Back in January I posted about how I view LLMs, which included my workflow of doing LLM-assisted coding. To summarize, my workflow was:

  1. Reverse rubber-ducking
  2. Planning and writing a spec file
  3. Implement each phase of the plan, one by one
  4. Validation and commit

I can say lots have changed since January. For one, models are significantly better and more reliable. As well, I feel like I’ve got better at steering them. If I look at the above list by itself, without details, it doesn’t feel like things changed so much, but look closer and it’s a whole new world. My current workflow is an evolution of the above.

Before continuing, let me make something clear: this is my professional workflow. It’s what I use to write production code on cloud services.

Phase 0: Reverse Rubber-ducking

I still have this, but I no longer use a chat interface. I start directly with an agent (almost always OpenCode) and I now first get the agent to engage with the code before anything else. Let’s say I need to make a change to the flux capacitors, so I go and tell the agent what I think happens:

This is cloud-service-foo and it handles requests to create farbelizer connectors. I believe it then nimbolizes the farbelizers before sending them to cloud-service-bar that processes them through the flux capacitors. Check what the actual flow is and summarize it for me.

Most of the times – though not always – I know exactly how the flow works, but I do this to sort of prime the LLM for discussing what I want to change. I just found that it tends to work well for me; better then just telling it directly what I want to change.

An indirect effect of doing this is that sometimes it will tell me something that doesn’t meet my understanding, so I ask details to figure out if it’s really something I missed or just something the LLM got wrong.

When I know the LLM has the context, I will say something like

I have an issue where if the farbelizer connector starts with “foo”, then the flux capacitors should suppress the harmonic back-feeding before it reaches the primary gimbal housing.

I often add a little more about what the actual goal is, but it’s something like this. This usually causes the LLM to tell me what it thinks should be done. It will sometimes ask a question or two, but eventually it will give me a solution. Many times the solution is one I know I don’t want due to some constraint and I will tell it. Sometimes I steer it a bit more and tell it what I think we should do.

And then when I’m happy, I’ll say:

Plan a series of independent PRs to implement this. List which ones can be done in parallel vs linearly

That’s it. That’s the entire plan phase now. I no longer need a spec file.

Phase 1: Implementation

Given the list of PRs, I will ask it to implement them either a few in parallel or, if there’s a dependency, one by one. I also now let the LLM agent commit its changes. (if they were in parallel, I also let it push the changes.)

Again, that’s it?

Phase 2: Validation

I then test the work locally, I still insist on doing that because I don’t want to cause a SEV. I’ll then push the branches and review the diffs myself in GitHub before asking for others to review: I want to avoid wasting people’s time.

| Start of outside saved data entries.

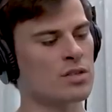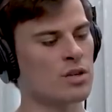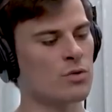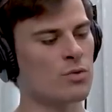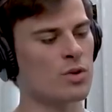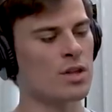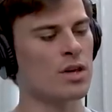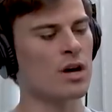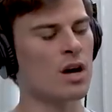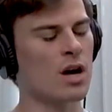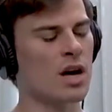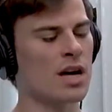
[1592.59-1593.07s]
So
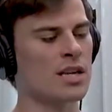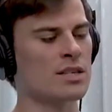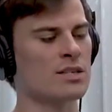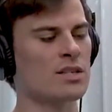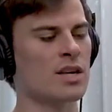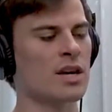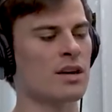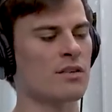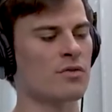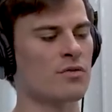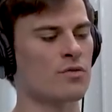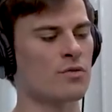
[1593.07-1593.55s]
with
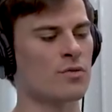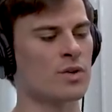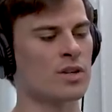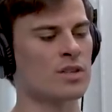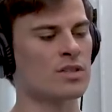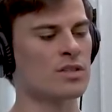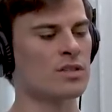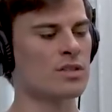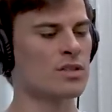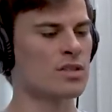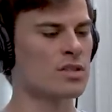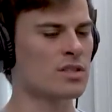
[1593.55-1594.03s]
Isaac, for
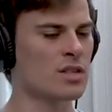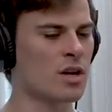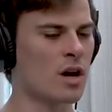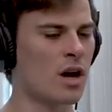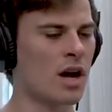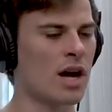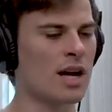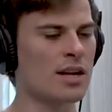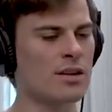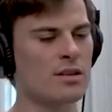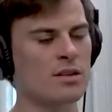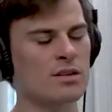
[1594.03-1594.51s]
instance, it's
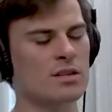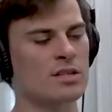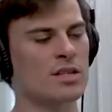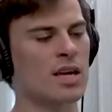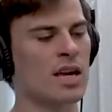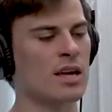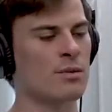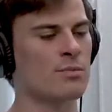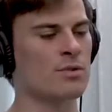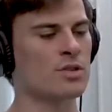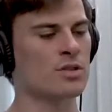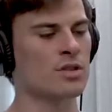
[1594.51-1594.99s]
kind of the
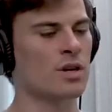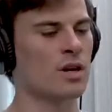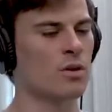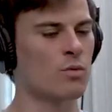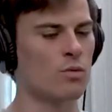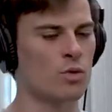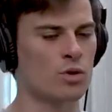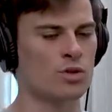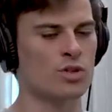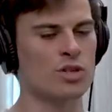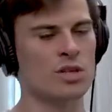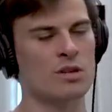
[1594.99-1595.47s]
same as like
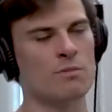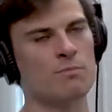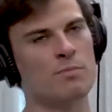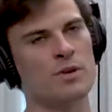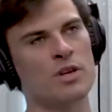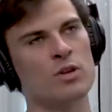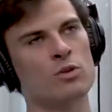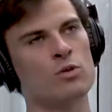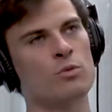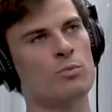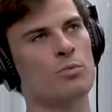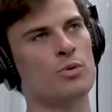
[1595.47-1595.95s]
watching
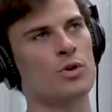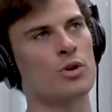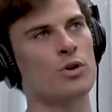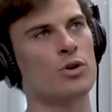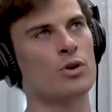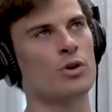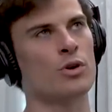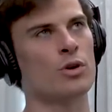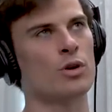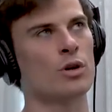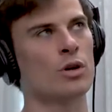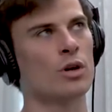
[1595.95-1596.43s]
Bill
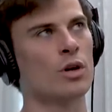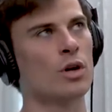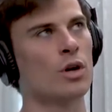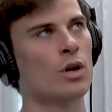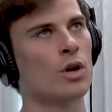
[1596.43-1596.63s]
Burr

You still have to watch them

I had an interesting interaction with GPT 5.5 a few weeks ago, where it wrote code that was akin to this:

attempt := 0

for {
	attempt++
	if attempt > maxAttempts {
		return errTooManyAttemps
	}
	err := fetchData(ctx)
	if err != nil {
		switch {
		case errors.Is(err, errTimeout):
			fmt.Println("Warning: Timeout occurred. Retrying...")

		case errors.Is(err, context.Canceled):
			fmt.Println(" -> Context was canceled. Exiting...")

		default:
			return err
		}
		
		time.Sleep(100 * time.Millisecond) 
	}
}

When I saw that, I immediately knew it didn’t look right, so I asked the agent about the case with the context.Canceled and it happily explained to me that it would log the error and then return with default:. I said, no, it won’t, that’s not how Go switches work. And it insisted! “I understand your confusion, but because there is no break statement, the code will simply fall through the next case.”

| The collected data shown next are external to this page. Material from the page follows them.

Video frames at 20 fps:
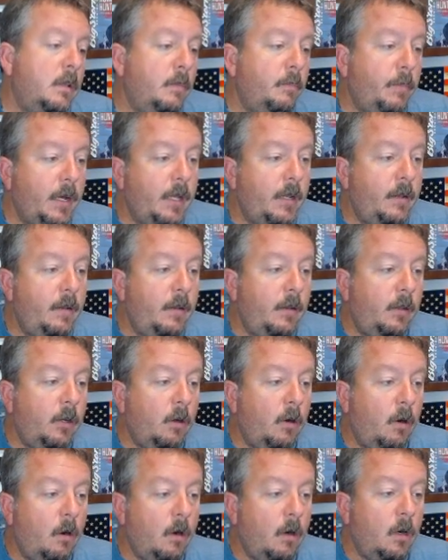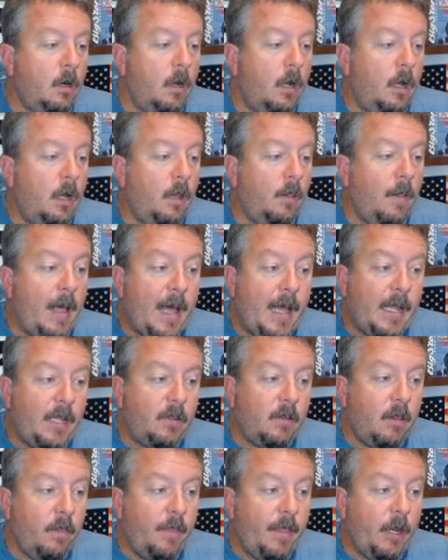but there are a
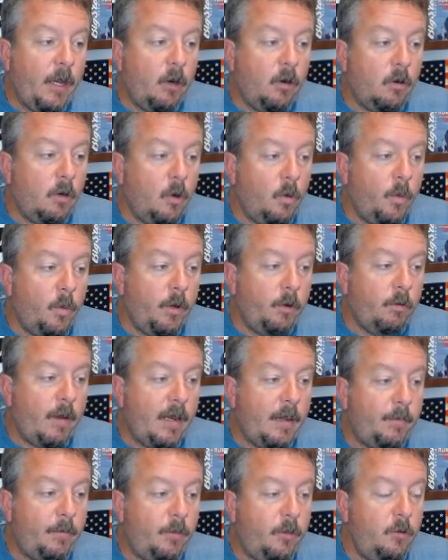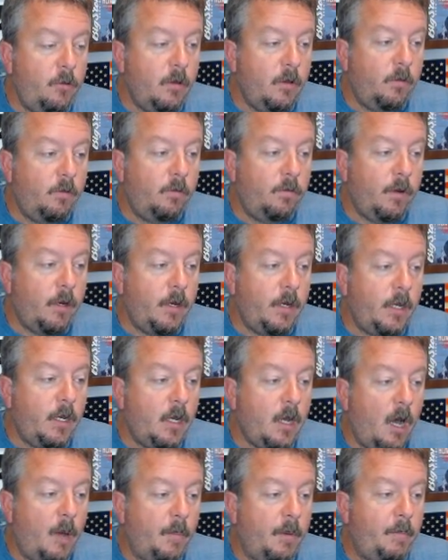lot that are going right up through this very
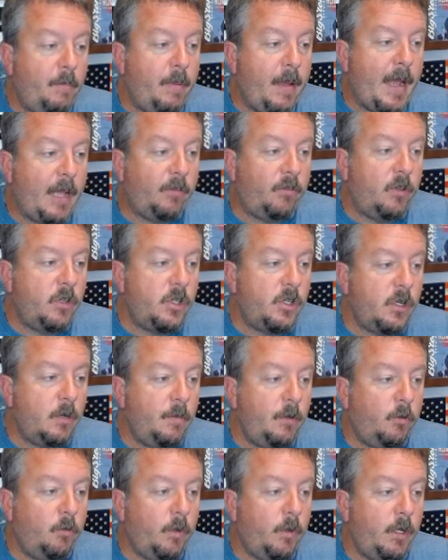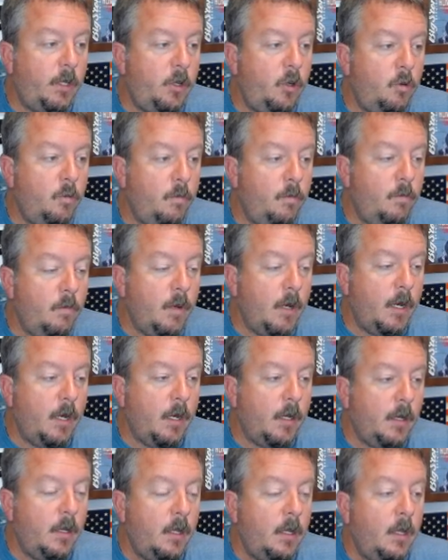common passage here between
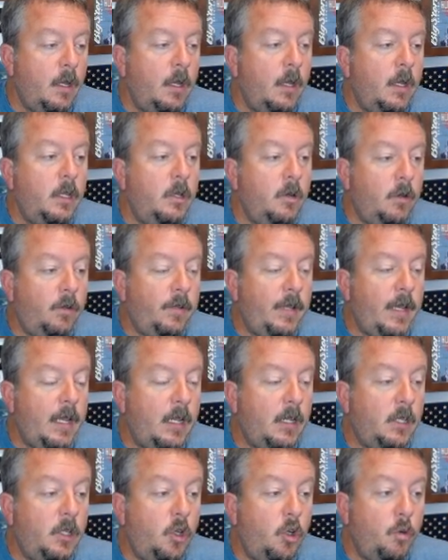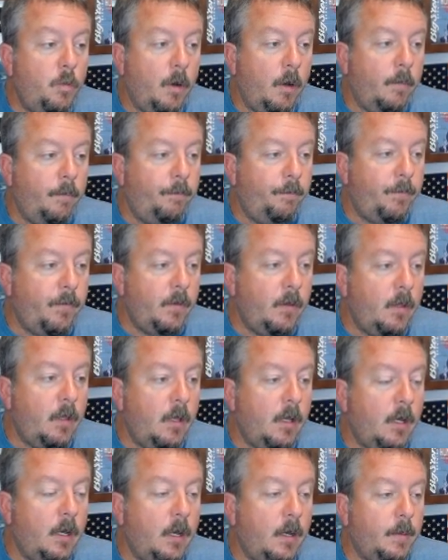Yucatan and Cuba
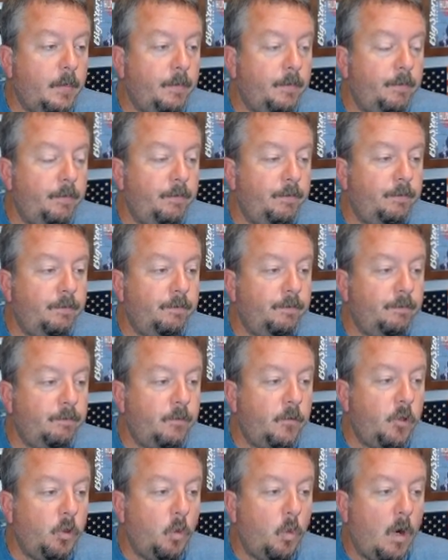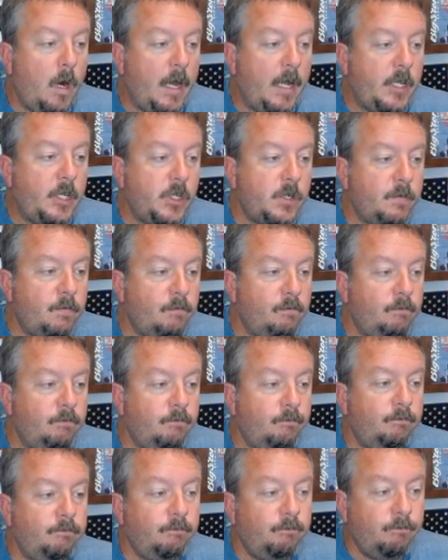to watch.
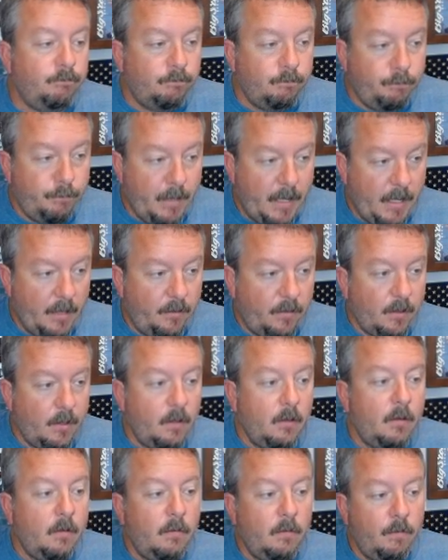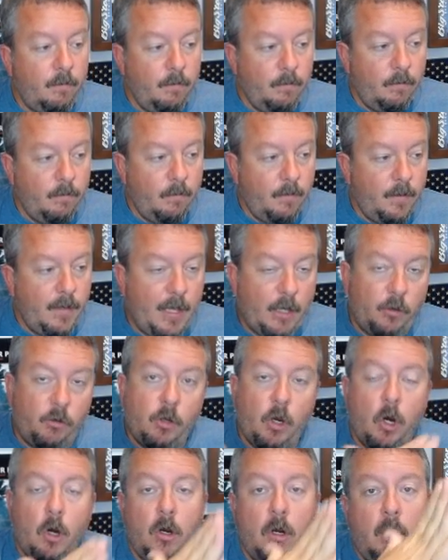But that
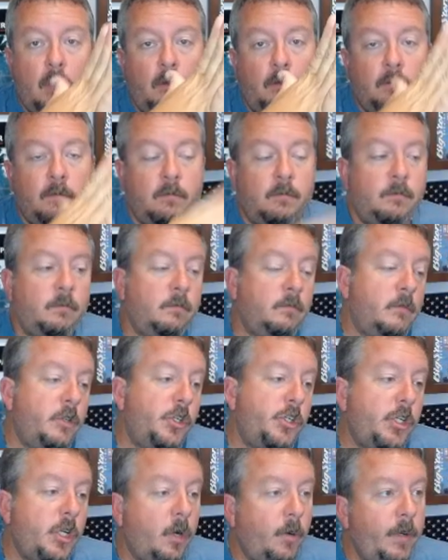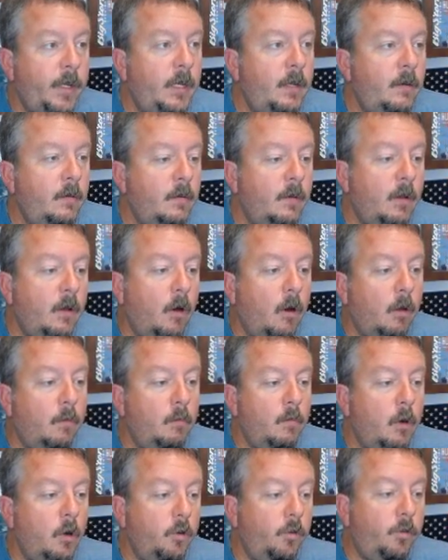turn showing on
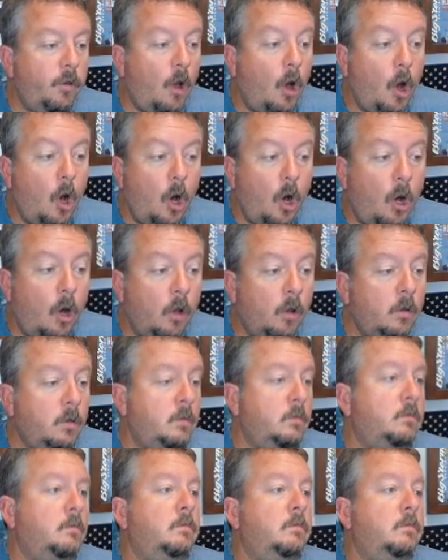most all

No, it forking won’t! So I told it to prove it by writing a test that returned a context canceled. It did, caught the infinite loop and conceded.

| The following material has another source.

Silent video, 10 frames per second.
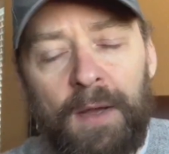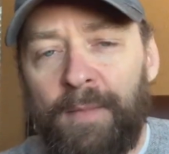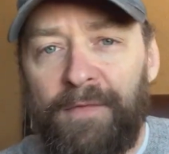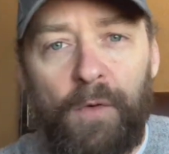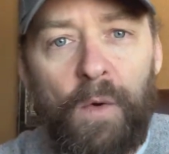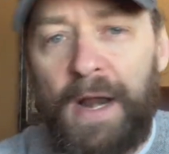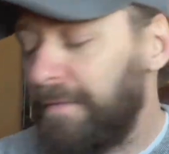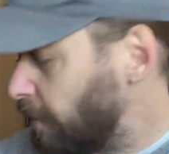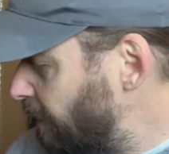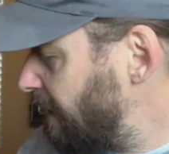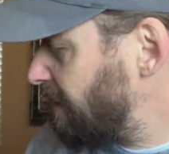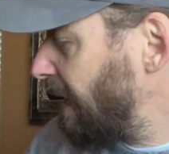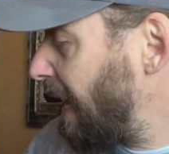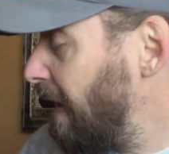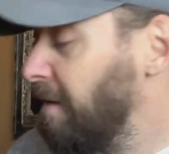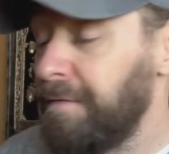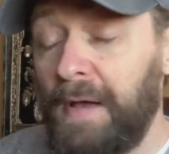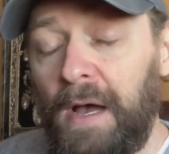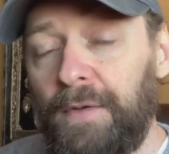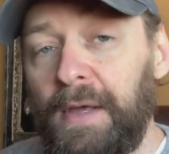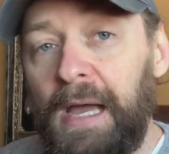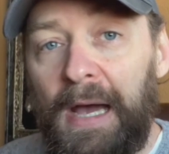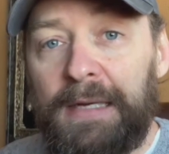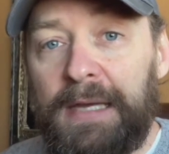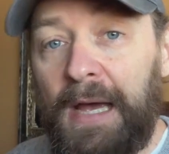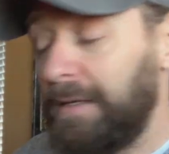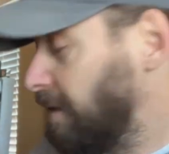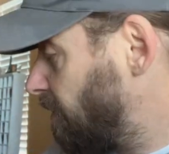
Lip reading: But for whatever reason, I have found the Kytec to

My point? They can still make mistakes. I have to check them.

Conclusion

That said, I will concede that the LLMs are so much better now and that these errors are getting more and more rare. My flow is much quicker than before. I still review code like a caveman, I still make sure the LLM gets what I want it to do. But I basically killed the entire “plan” step. It’s just not needed. And I almost never write code by hand.